Interviews with homeless veterans suggests that there may be a cultural issue as to why they don’t seek help, with ex-serving men and women seeing themselves as self-reliant, while also feeling too ashamed to seek help until a crisis occurs.
Compared with veterans who had not experienced homelessness in the previous 12 months, homeless veterans were more likely to be younger; have lower education levels; be single; be unemployed or underemployed; and be experiencing financial strain.
In addition, they were more likely to report:
- higher levels of psychological distress and post-traumatic stress symptoms
- less contact with family and friends
- lower levels of satisfaction with partner and children
- engaging in risky behaviours (e.g. driving, gambling)
- smoking and use of recreational drugs
- arrest or conviction for a crime
- a greater number of lifetime traumatic events.
Finally, veterans who had been homeless were more likely to have served at a lower rank in the military and for a shorter length of time; been on an operational deployment; and were less likely to have discharged at their own request.

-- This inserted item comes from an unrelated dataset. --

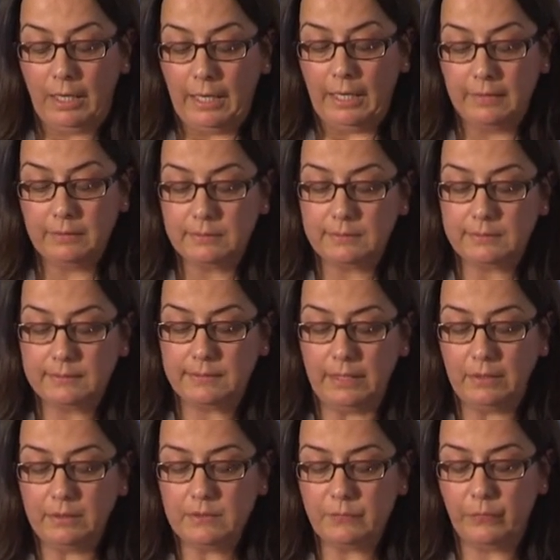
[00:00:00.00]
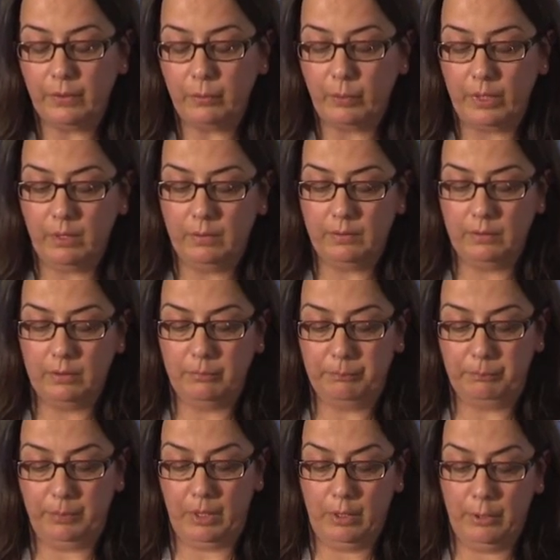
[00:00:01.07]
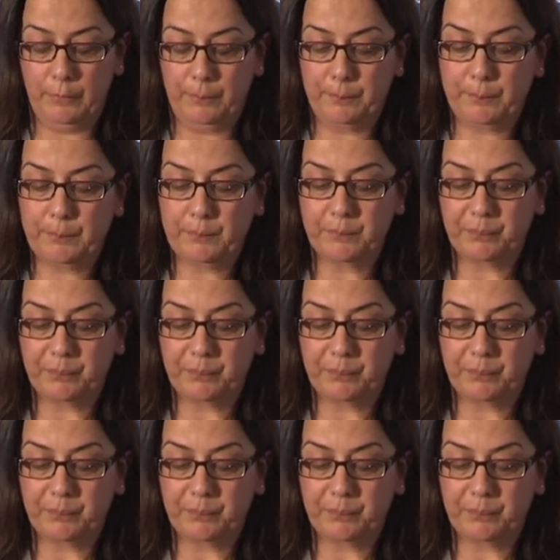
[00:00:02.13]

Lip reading: And the second sphere where the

The research identified that veterans are reluctant to get help through specialist homelessness services, as, for example, only 39 per cent of ex–ADF members who reported experiencing homelessness had sought assistance from mainstream support services. Female veterans are more likely to engage with support services than males, and to seek help at an earlier stage of vulnerability.
Interviews with homeless veterans suggests that there may be a cultural issue as to why they don’t seek help, with ex-serving men and women seeing themselves as self-reliant, while also feeling too ashamed to seek help until a crisis occurs. This suggests that outreach services that directly locate and provide support to homeless veterans could be a real benefit in reducing levels of veteran homelessness.
While this research builds the strongest evidence to date of rates of homelessness amongst Australia’s veterans, it wasn’t able to investigate homelessness rates for veterans who left the ADF before 2001, including those veterans who experienced trauma during the Vietnam war. Nevertheless, the research indicates that the scale of veteran homelessness is bigger than was previously estimated.